**About this task:** Find the line that contains "[0:01.00-0:01.20]"; please output it and each line after it, exactly as shown, up to the end of the entries below, skipping pictures.

**Data to examine:**
####

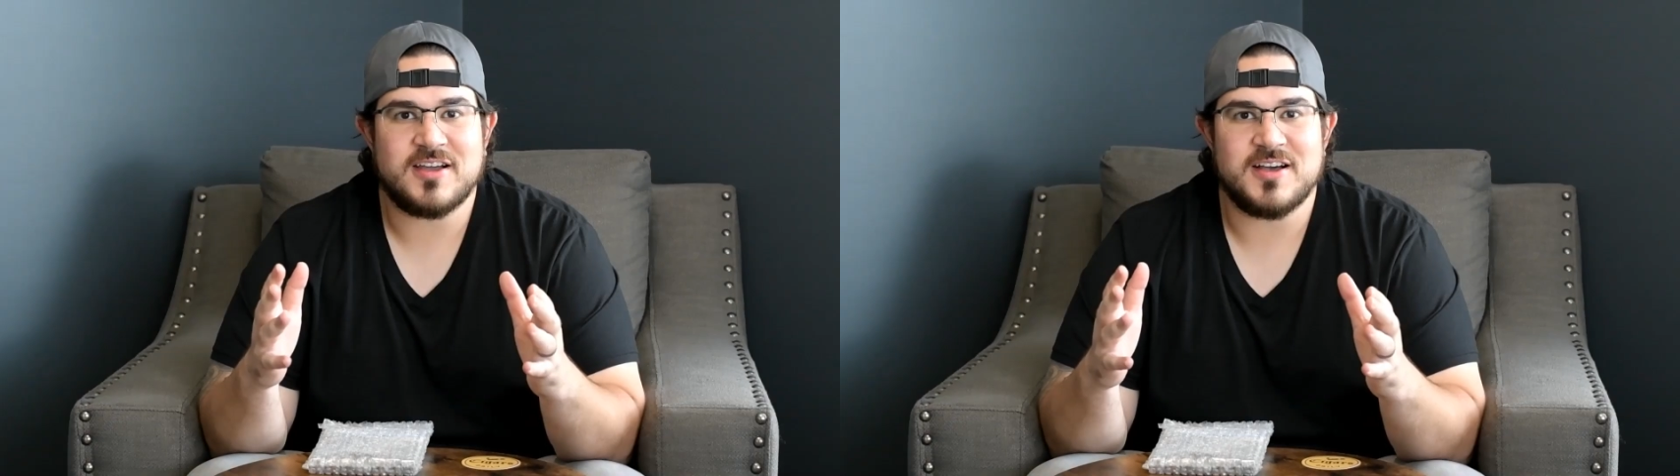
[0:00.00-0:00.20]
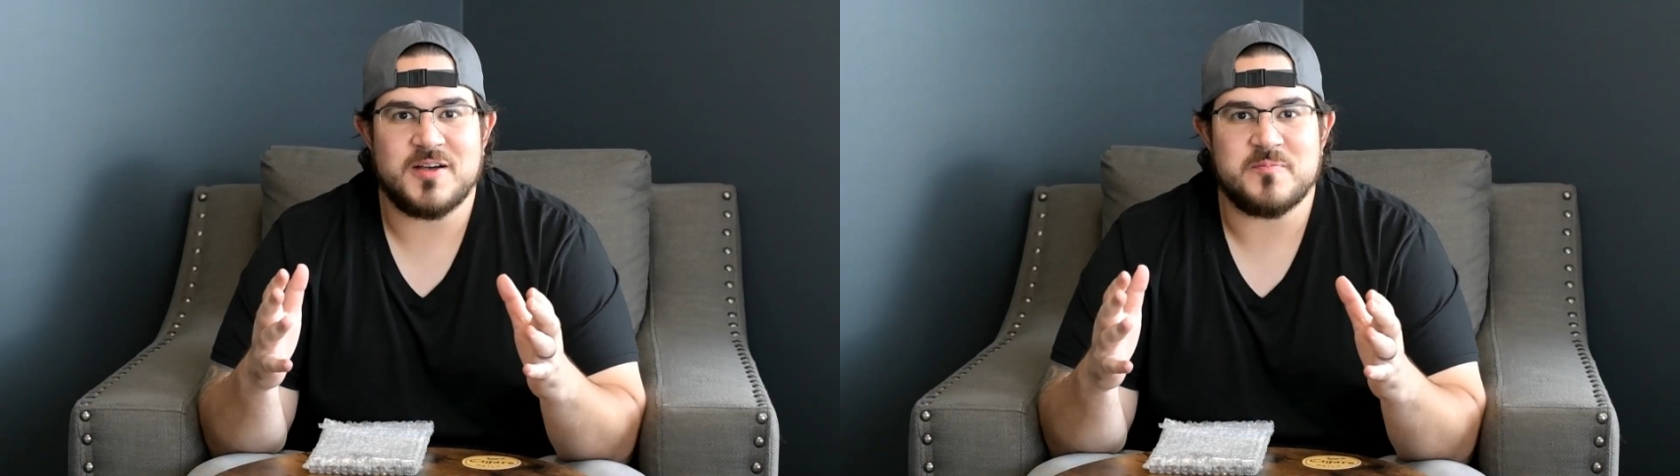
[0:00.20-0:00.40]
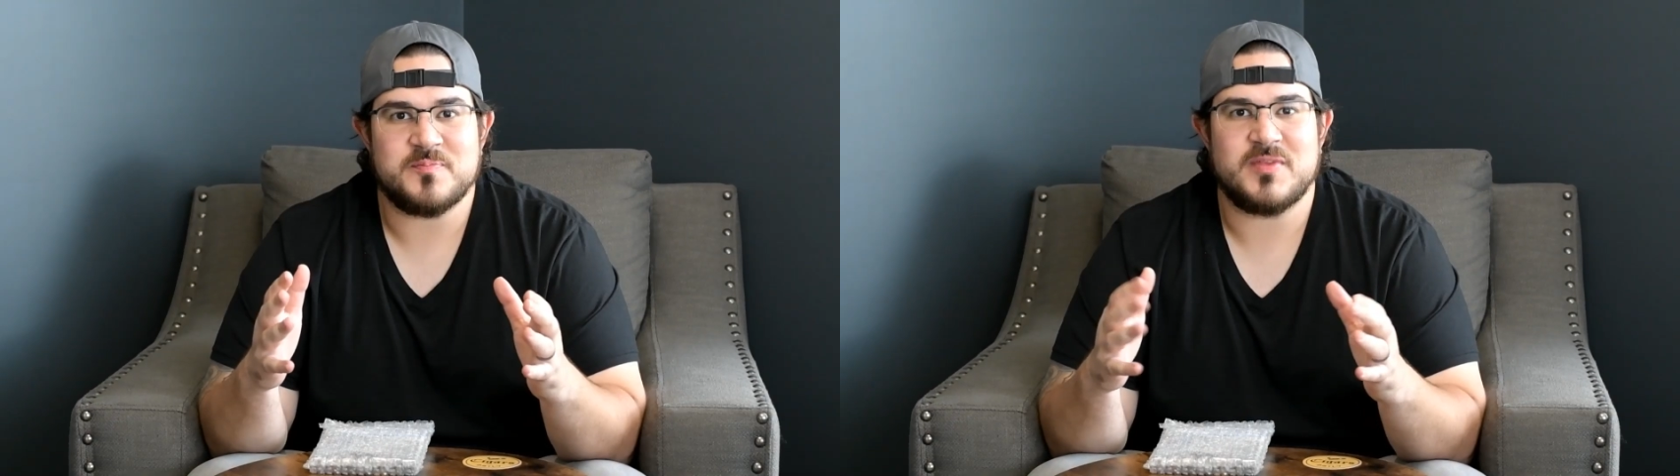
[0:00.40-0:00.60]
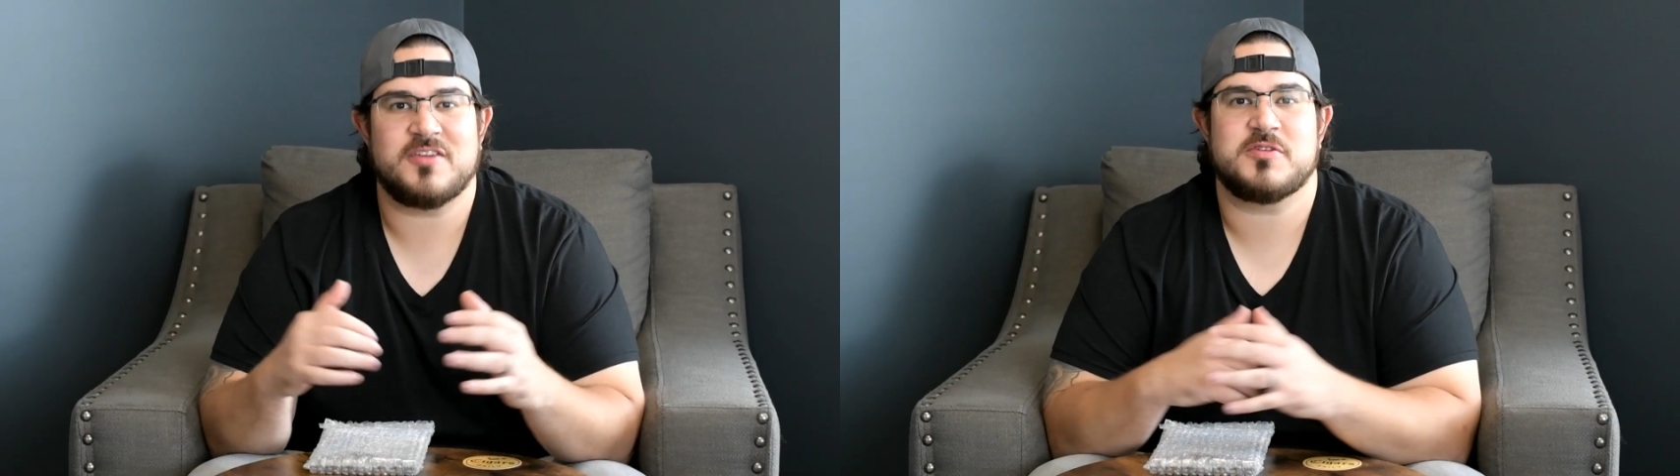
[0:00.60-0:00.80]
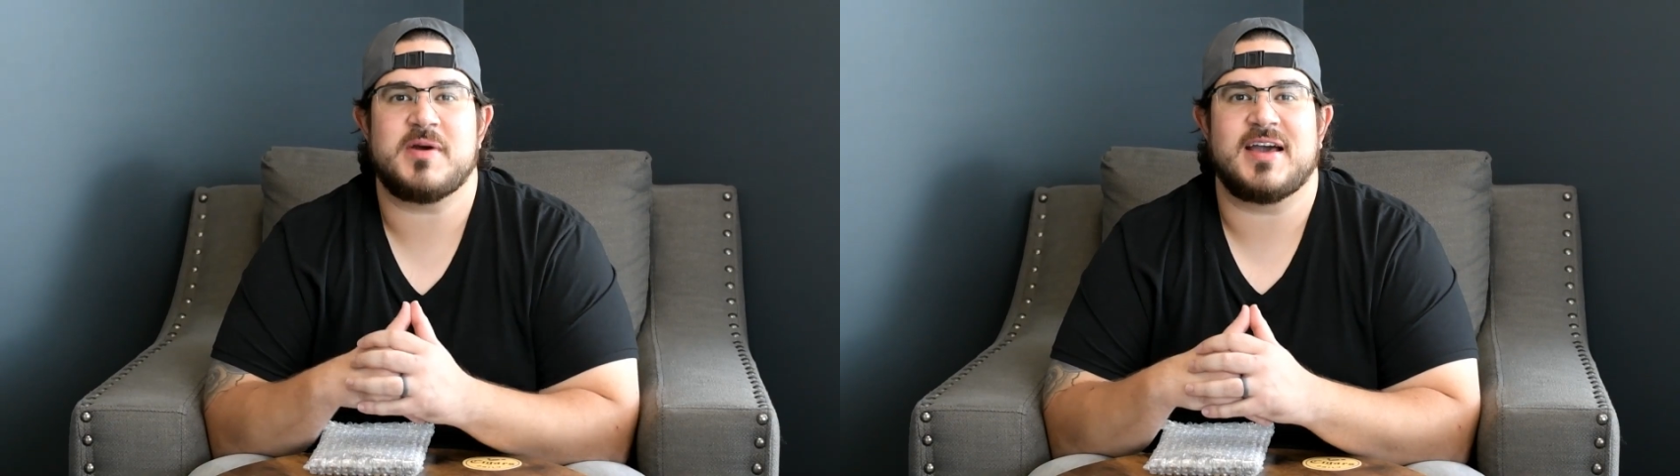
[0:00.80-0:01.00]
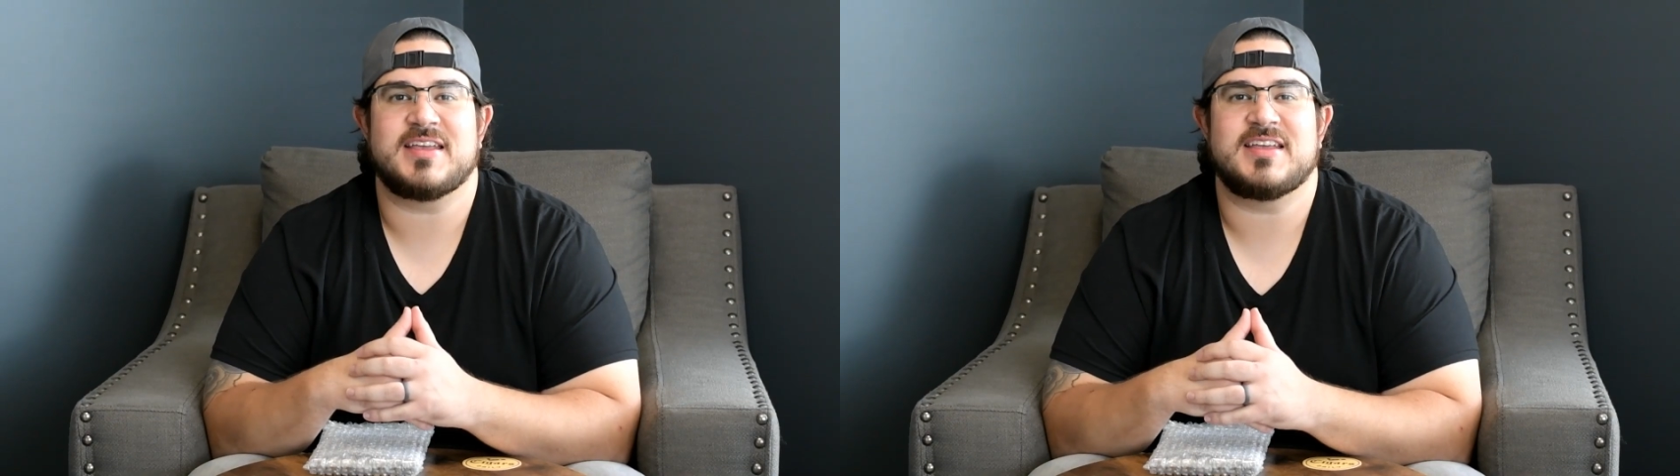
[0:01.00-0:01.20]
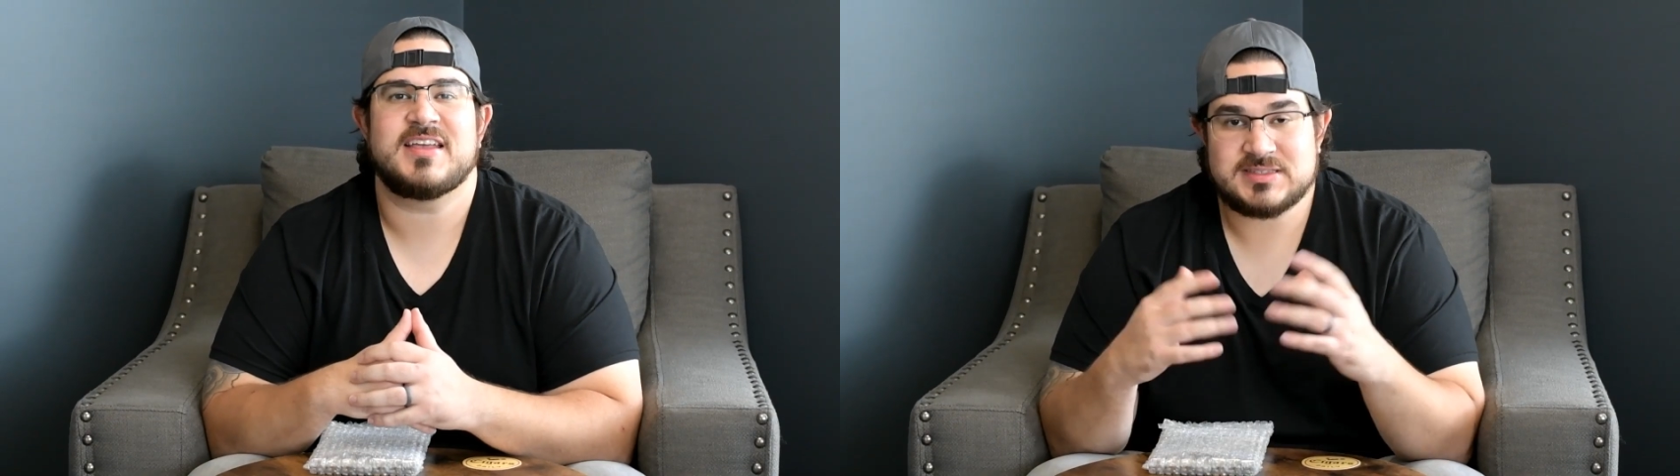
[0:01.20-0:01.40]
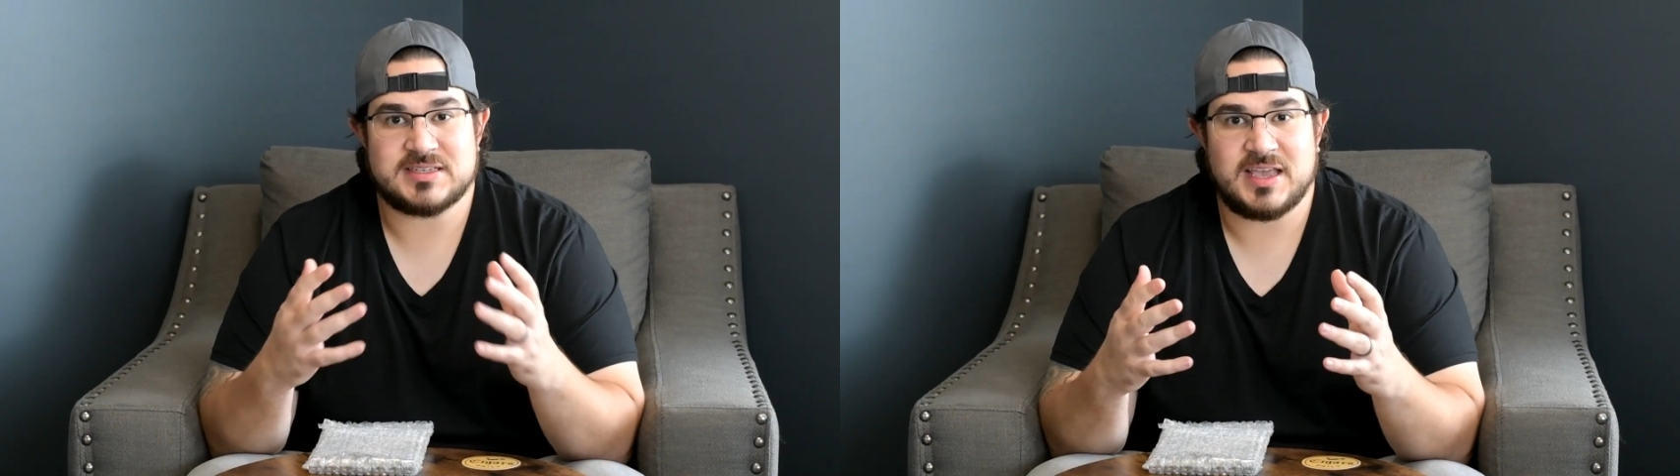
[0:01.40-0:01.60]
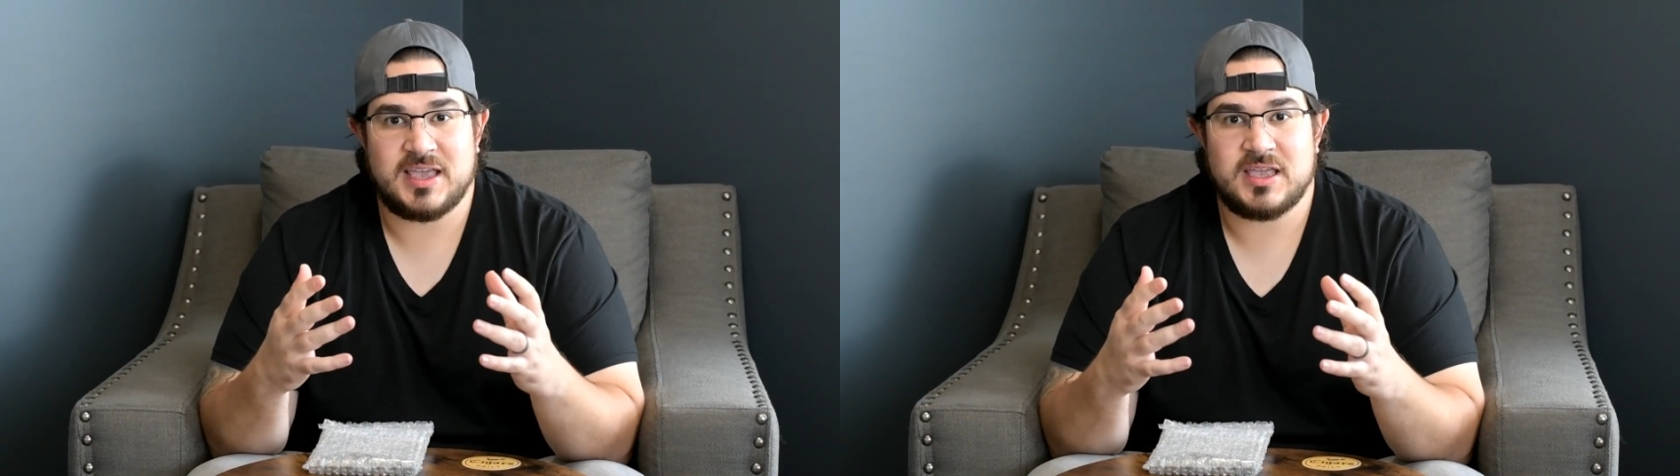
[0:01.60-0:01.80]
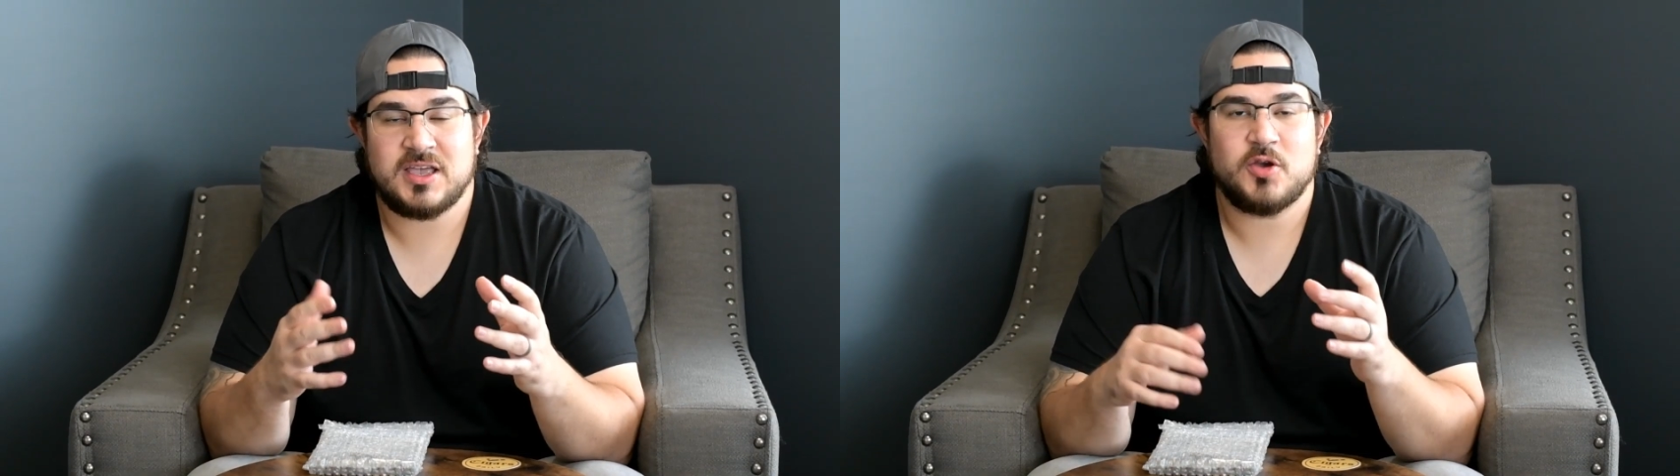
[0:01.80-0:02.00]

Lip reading: Welcome everybody. Today,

####

**Written response:**
[0:01.00-0:01.20]
[0:01.20-0:01.40]
[0:01.40-0:01.60]
[0:01.60-0:01.80]
[0:01.80-0:02.00]

Lip reading: Welcome everybody. Today,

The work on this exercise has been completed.